Dataset records START

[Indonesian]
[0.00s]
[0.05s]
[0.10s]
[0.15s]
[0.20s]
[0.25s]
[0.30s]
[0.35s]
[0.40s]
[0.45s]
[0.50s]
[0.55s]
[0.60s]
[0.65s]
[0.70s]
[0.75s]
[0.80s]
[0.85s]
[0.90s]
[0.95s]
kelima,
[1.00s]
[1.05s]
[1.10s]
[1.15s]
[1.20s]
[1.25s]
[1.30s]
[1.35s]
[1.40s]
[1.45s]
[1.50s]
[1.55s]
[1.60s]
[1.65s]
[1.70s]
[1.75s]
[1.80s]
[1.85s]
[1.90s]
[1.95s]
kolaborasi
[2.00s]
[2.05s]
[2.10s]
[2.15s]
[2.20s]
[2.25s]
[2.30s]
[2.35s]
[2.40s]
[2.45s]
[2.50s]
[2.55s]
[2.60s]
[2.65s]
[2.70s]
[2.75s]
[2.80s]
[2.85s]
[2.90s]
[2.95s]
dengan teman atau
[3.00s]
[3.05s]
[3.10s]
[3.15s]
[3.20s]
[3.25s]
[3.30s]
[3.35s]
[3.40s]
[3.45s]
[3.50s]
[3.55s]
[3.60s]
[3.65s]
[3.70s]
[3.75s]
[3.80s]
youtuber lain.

Dataset records END
Dataset records START

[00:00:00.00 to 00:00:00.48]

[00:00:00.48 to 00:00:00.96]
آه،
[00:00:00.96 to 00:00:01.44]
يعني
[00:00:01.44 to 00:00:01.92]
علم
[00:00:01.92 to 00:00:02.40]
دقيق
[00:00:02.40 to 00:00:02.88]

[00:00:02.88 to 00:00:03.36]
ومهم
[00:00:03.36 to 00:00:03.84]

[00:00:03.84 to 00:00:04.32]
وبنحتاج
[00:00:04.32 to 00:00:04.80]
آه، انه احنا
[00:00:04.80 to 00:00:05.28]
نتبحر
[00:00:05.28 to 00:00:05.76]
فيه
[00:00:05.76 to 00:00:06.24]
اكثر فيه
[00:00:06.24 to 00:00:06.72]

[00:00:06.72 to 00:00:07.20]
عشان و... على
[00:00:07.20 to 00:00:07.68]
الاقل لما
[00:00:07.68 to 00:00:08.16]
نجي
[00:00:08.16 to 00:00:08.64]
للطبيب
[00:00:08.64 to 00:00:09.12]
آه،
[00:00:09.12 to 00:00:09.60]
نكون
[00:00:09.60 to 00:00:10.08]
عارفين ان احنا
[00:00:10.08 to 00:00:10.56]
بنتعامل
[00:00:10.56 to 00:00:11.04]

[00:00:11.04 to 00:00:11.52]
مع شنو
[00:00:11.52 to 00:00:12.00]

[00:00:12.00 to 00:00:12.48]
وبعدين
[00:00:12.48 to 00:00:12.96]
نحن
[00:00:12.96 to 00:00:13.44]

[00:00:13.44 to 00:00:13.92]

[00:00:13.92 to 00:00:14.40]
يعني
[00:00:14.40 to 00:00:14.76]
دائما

Dataset records END

## Activity
Looking at the data above, write out exactly the lines that start at the one containing "[00:00:00.00 to 00:00:00.48]" and end at the one containing "[00:00:10.56 to 00:00:11.04]"; include both and nothing beyond.

## Result
[00:00:00.00 to 00:00:00.48]

[00:00:00.48 to 00:00:00.96]
آه،
[00:00:00.96 to 00:00:01.44]
يعني
[00:00:01.44 to 00:00:01.92]
علم
[00:00:01.92 to 00:00:02.40]
دقيق
[00:00:02.40 to 00:00:02.88]

[00:00:02.88 to 00:00:03.36]
ومهم
[00:00:03.36 to 00:00:03.84]

[00:00:03.84 to 00:00:04.32]
وبنحتاج
[00:00:04.32 to 00:00:04.80]
آه، انه احنا
[00:00:04.80 to 00:00:05.28]
نتبحر
[00:00:05.28 to 00:00:05.76]
فيه
[00:00:05.76 to 00:00:06.24]
اكثر فيه
[00:00:06.24 to 00:00:06.72]

[00:00:06.72 to 00:00:07.20]
عشان و... على
[00:00:07.20 to 00:00:07.68]
الاقل لما
[00:00:07.68 to 00:00:08.16]
نجي
[00:00:08.16 to 00:00:08.64]
للطبيب
[00:00:08.64 to 00:00:09.12]
آه،
[00:00:09.12 to 00:00:09.60]
نكون
[00:00:09.60 to 00:00:10.08]
عارفين ان احنا
[00:00:10.08 to 00:00:10.56]
بنتعامل
[00:00:10.56 to 00:00:11.04]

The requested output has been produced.